Le concept de la cohérence des politiques en faveur du développement a émergé au niveau européen avec le Traité de Maastricht en 1992. L’article 208 du traité de Lisbonne a fait de la cohérence des politiques en faveur du développement une obligation légale. Par la suite, l’Union européenne a mis en place une série de mécanismes pour promouvoir la cohérence des politiques en faveur du développement.

Depuis 2005, l’UE évalue ses progrès et ceux des Etats membres en matière de cohérence des politiques en faveur du développement dans une série de domaines où cette cohérence est un enjeu crucial. Ces évaluations ont pris la forme de rapport bisannuel sur la cohérence des politiques en faveur du développement.

A partir de 2010, un rapporteur spécial sur la cohérence des politiques en faveur du développement est désigné au Parlement européen. Depuis les élections européennes de mai 2014, Cristian Dan Preda est le rapporteur spécial sur la cohérence des politiques en faveur du développement au sein du Parlement européen.
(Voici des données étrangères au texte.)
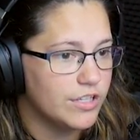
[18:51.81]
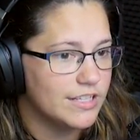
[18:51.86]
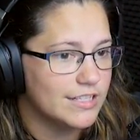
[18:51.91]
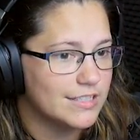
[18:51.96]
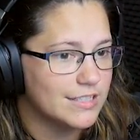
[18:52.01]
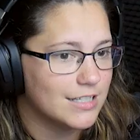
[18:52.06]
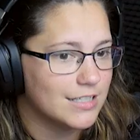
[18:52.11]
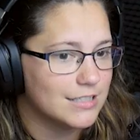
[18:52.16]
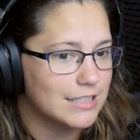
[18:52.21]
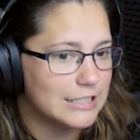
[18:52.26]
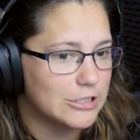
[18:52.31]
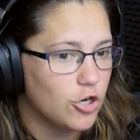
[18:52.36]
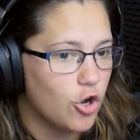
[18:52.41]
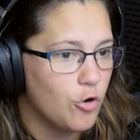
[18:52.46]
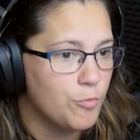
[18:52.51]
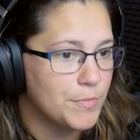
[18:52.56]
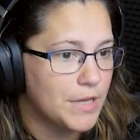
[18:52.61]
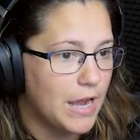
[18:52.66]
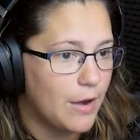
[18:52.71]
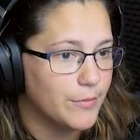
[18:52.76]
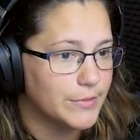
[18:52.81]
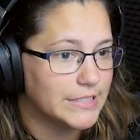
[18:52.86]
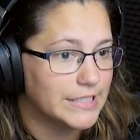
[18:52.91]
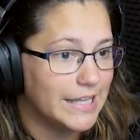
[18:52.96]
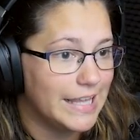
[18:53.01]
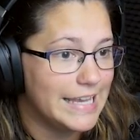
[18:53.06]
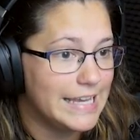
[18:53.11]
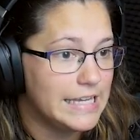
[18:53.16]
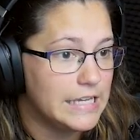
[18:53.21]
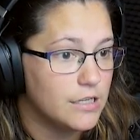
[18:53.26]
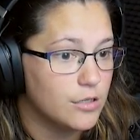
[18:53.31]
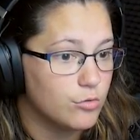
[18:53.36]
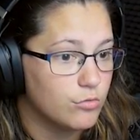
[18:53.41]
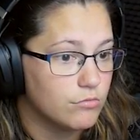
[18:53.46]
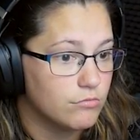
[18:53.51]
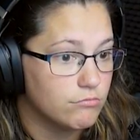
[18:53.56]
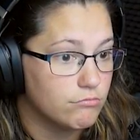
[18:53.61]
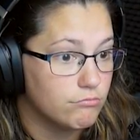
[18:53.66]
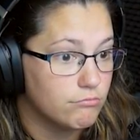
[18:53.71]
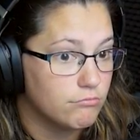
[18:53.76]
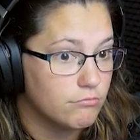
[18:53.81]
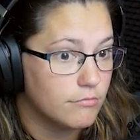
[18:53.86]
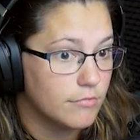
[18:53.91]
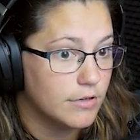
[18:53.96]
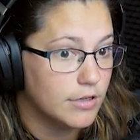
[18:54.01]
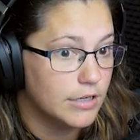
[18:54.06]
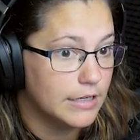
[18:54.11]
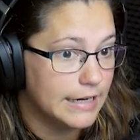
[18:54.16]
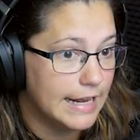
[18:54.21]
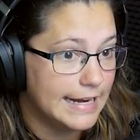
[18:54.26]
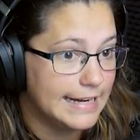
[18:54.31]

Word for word: is because it told me I was late and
Il existe d’autres initiatives pour promouvoir la cohérence des politiques en faveur du développement au niveau de l’Union européenne : des analyses d’impact obligatoires, des groupes de travail inter-services avec les différentes directions générales de la Commission, des groupes de travail informels avec les Etats membres, des mécanismes officiels et informels pour avoir plus d’informations sur l’impact de certaines politiques européennes dans les pays en développement.

Ces différents initiatives et mécanismes ne sont malheureusement pas suffisants pour contrer les effets néfastes de certaines politiques européennes dans les pays en développement. Différentes études d’ONG et d’académiques ont montré le manque d’efficacité de certains de ces mécanismes et le manque de volonté politique pour promouvoir la cohérence des politiques en faveur du développement¹.